• [What the exercise asks]: Everything from the line that contains "[00:19:38.31 to 00:19:38.61]" through the final line of the records below should be quoted exactly, except the pictures.
····················
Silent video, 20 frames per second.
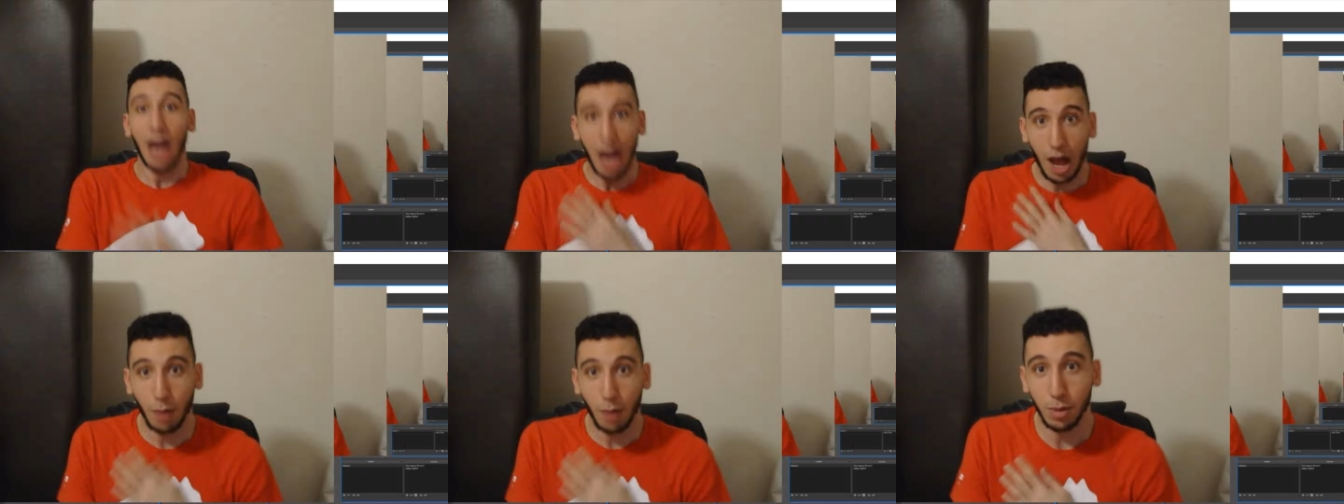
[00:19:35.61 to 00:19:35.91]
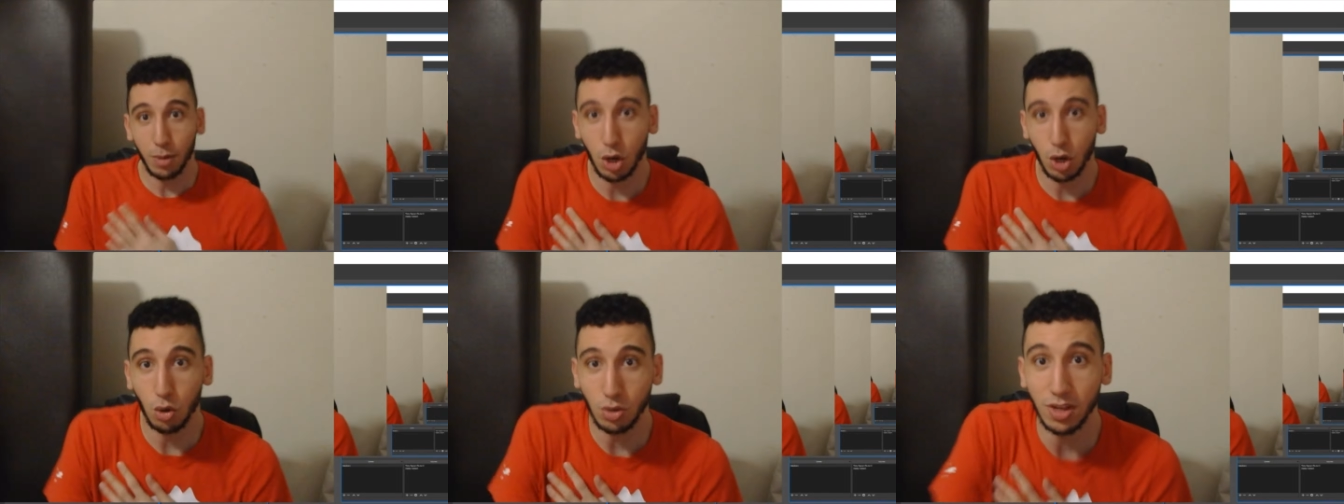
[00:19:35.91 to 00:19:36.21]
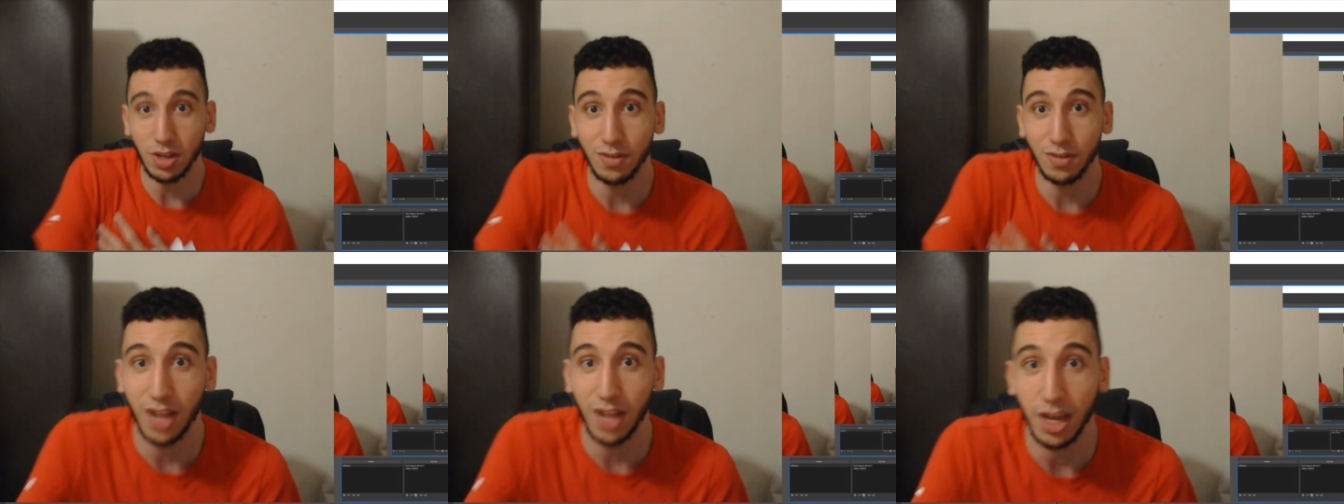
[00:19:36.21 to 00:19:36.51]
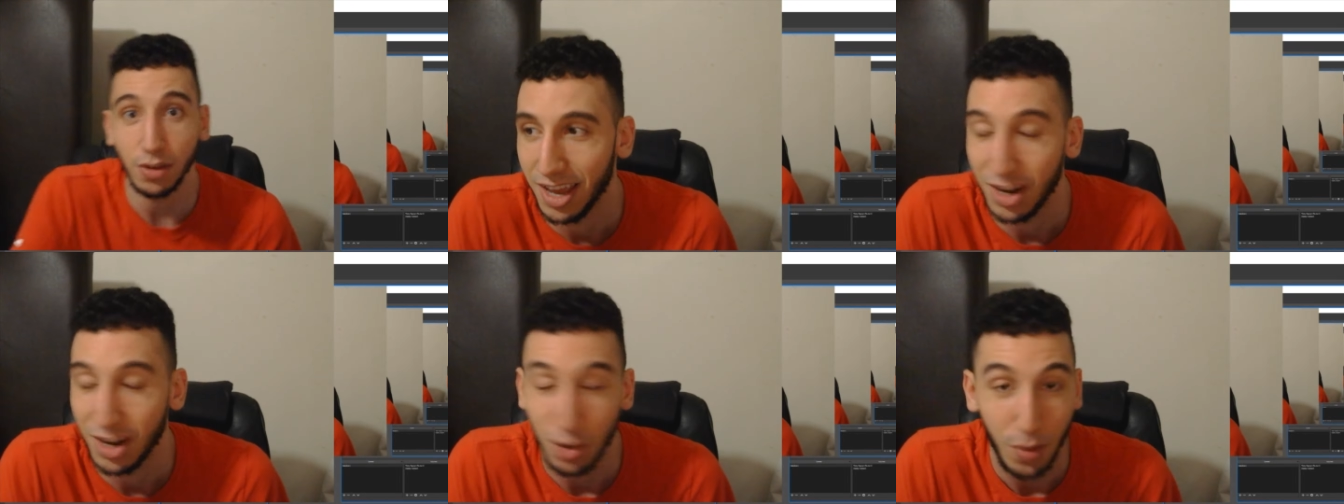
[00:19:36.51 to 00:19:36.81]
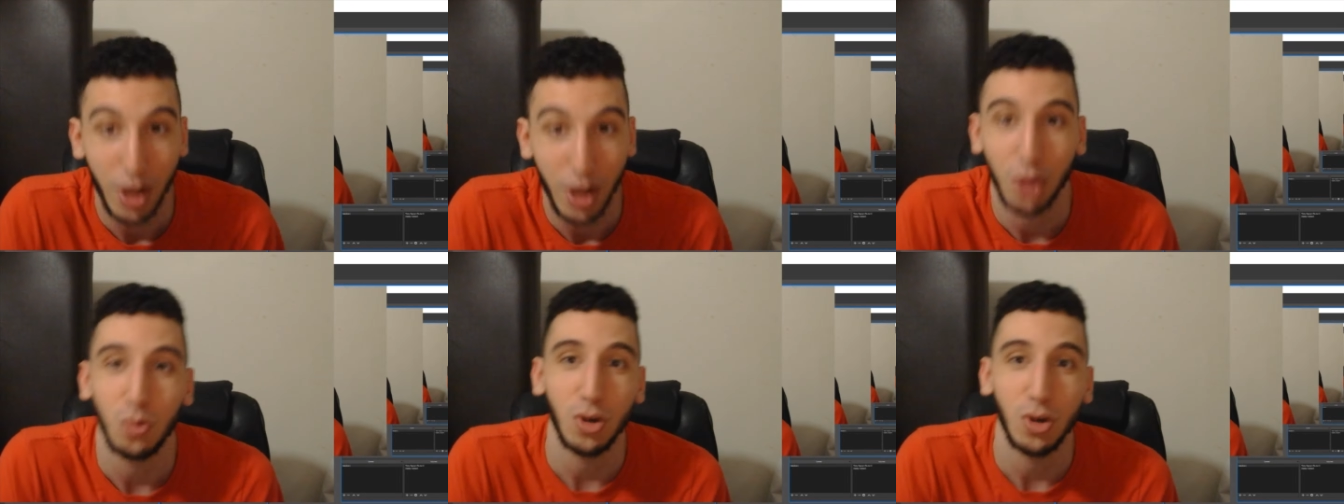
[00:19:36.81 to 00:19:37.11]
I'm gonna go live life. And no
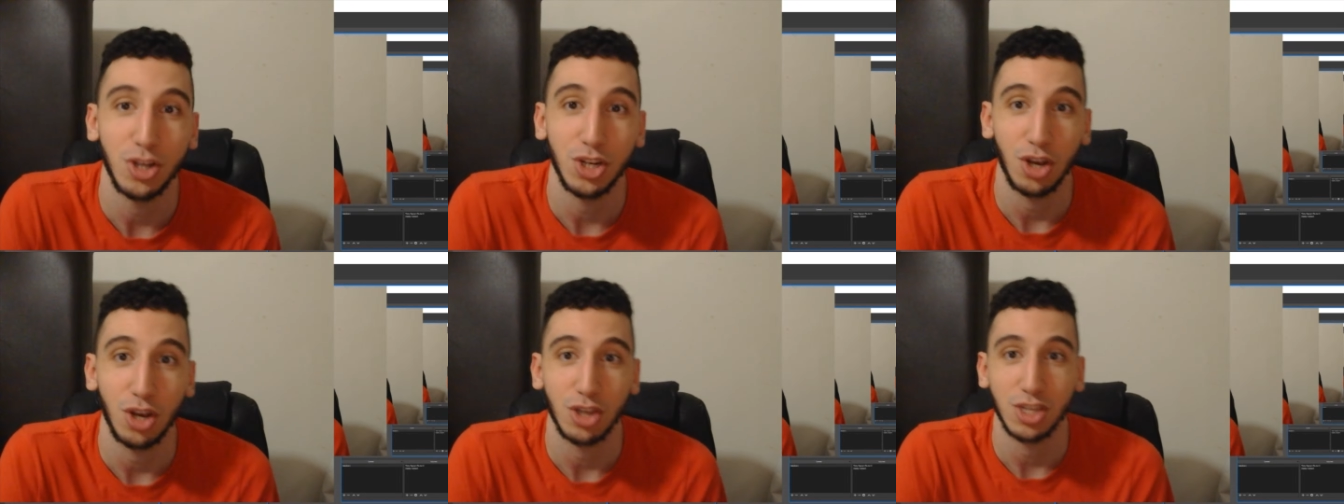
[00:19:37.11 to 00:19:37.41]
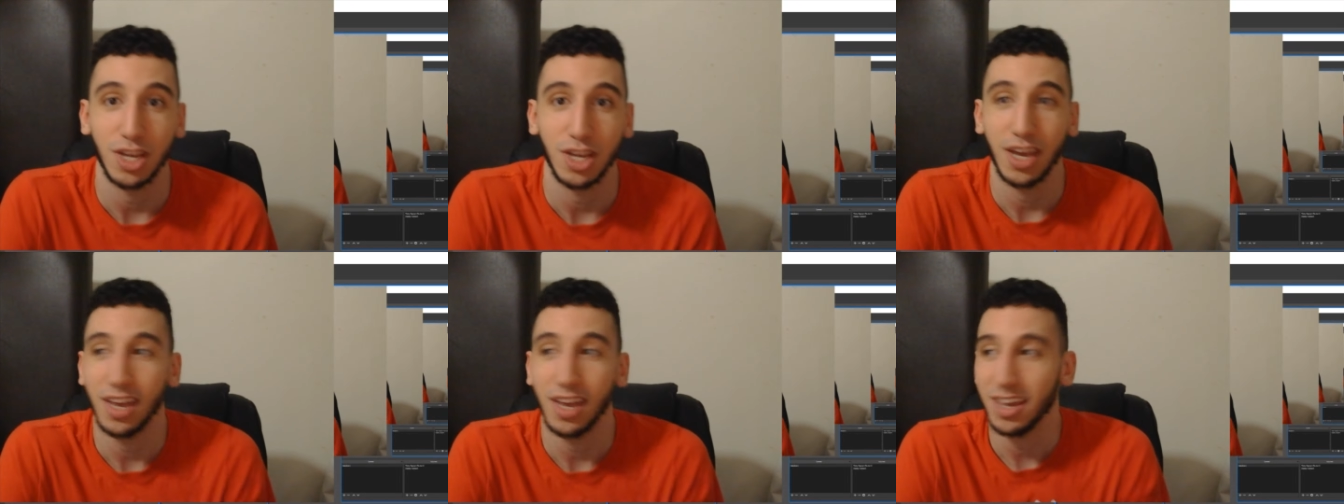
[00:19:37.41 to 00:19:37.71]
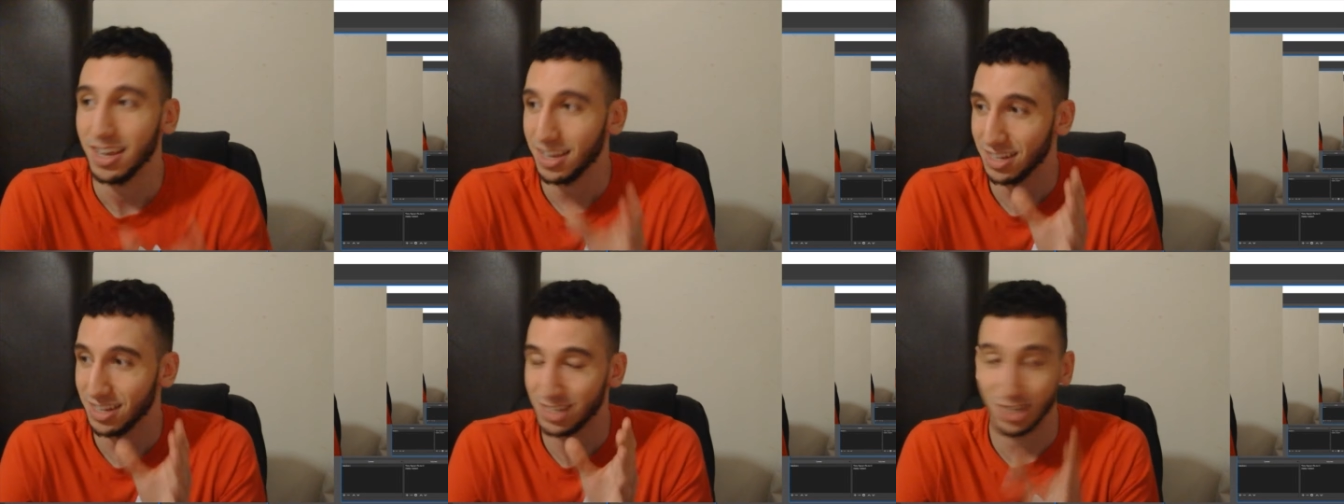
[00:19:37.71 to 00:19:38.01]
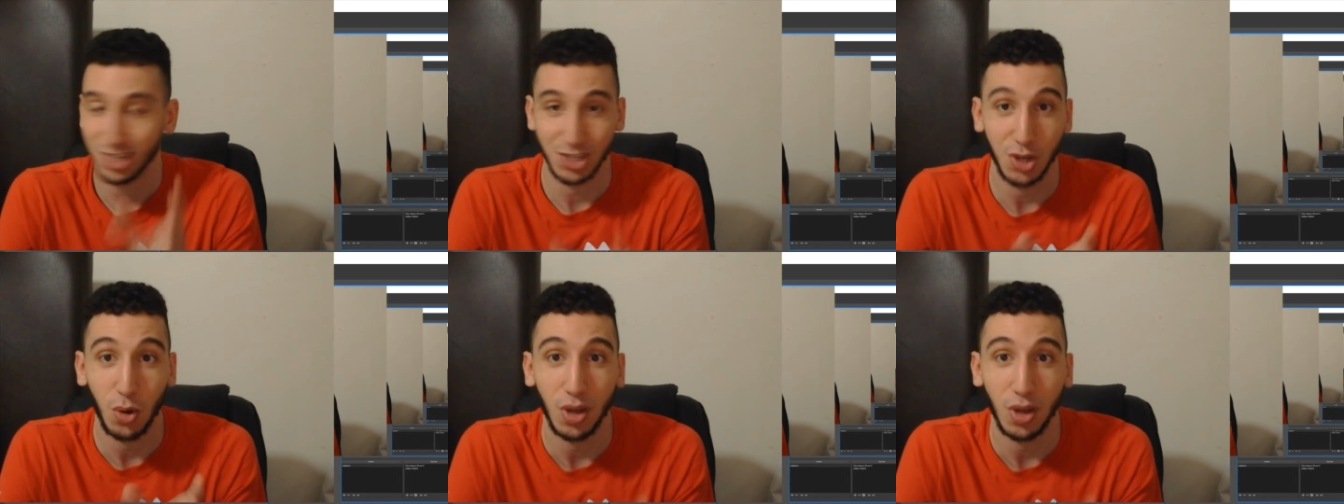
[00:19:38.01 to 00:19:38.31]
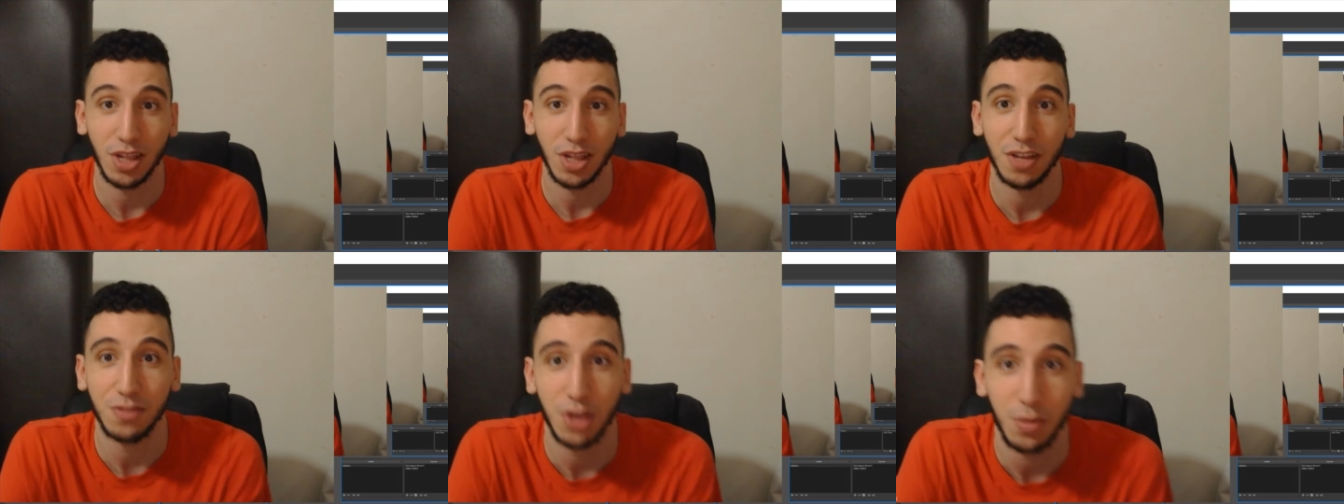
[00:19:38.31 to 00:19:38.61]
matter what y'all say, just know I
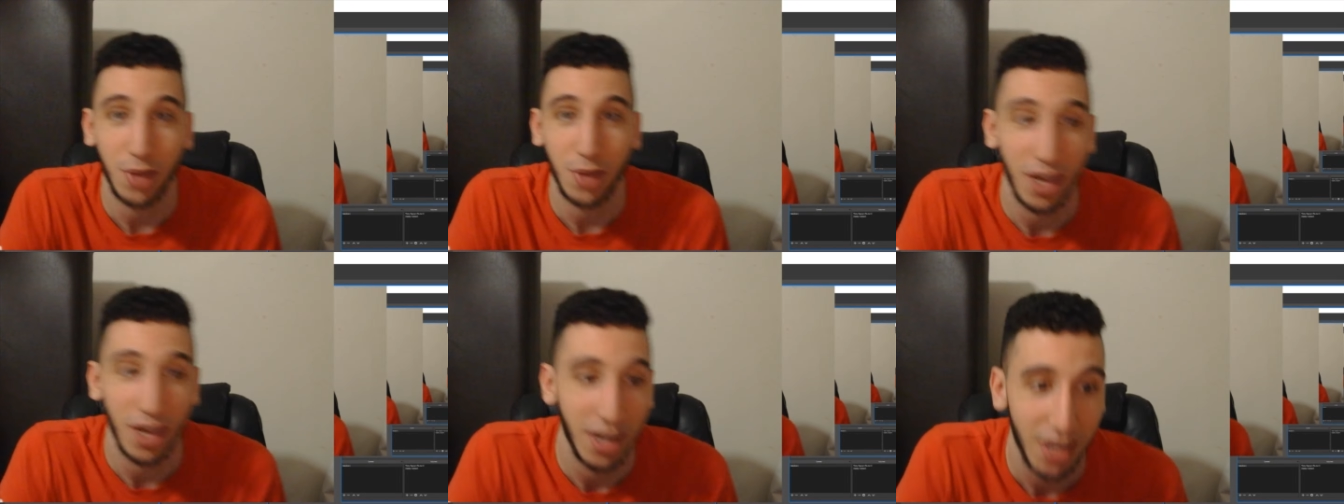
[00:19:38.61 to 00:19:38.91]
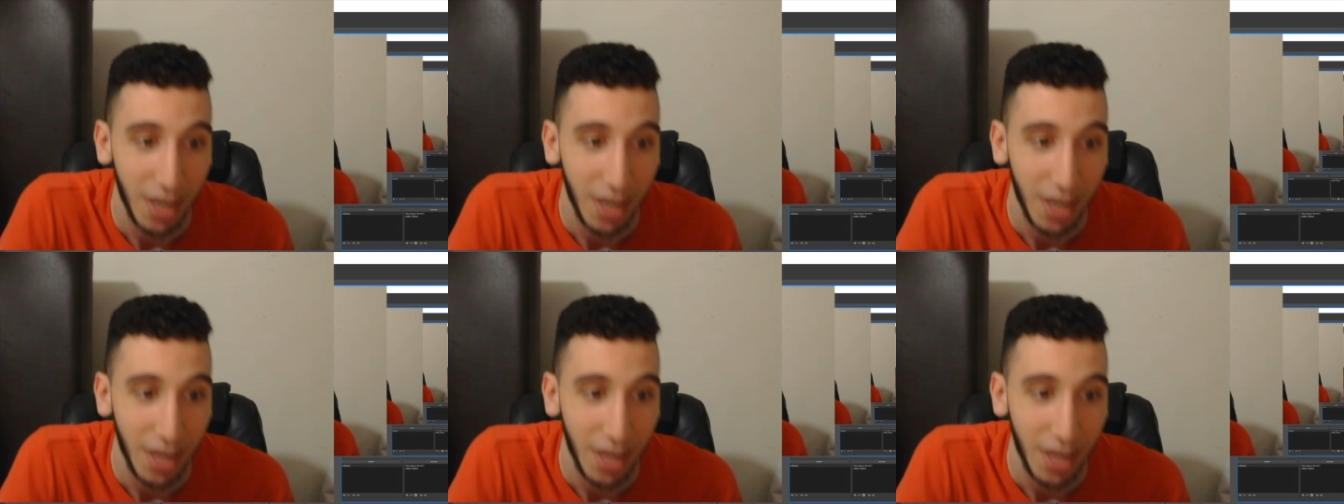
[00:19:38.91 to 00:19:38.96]
love y'all, man.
····················
• [Written answer]:
[00:19:38.31 to 00:19:38.61]
matter what y'all say, just know I
[00:19:38.61 to 00:19:38.91]
[00:19:38.91 to 00:19:38.96]
love y'all, man.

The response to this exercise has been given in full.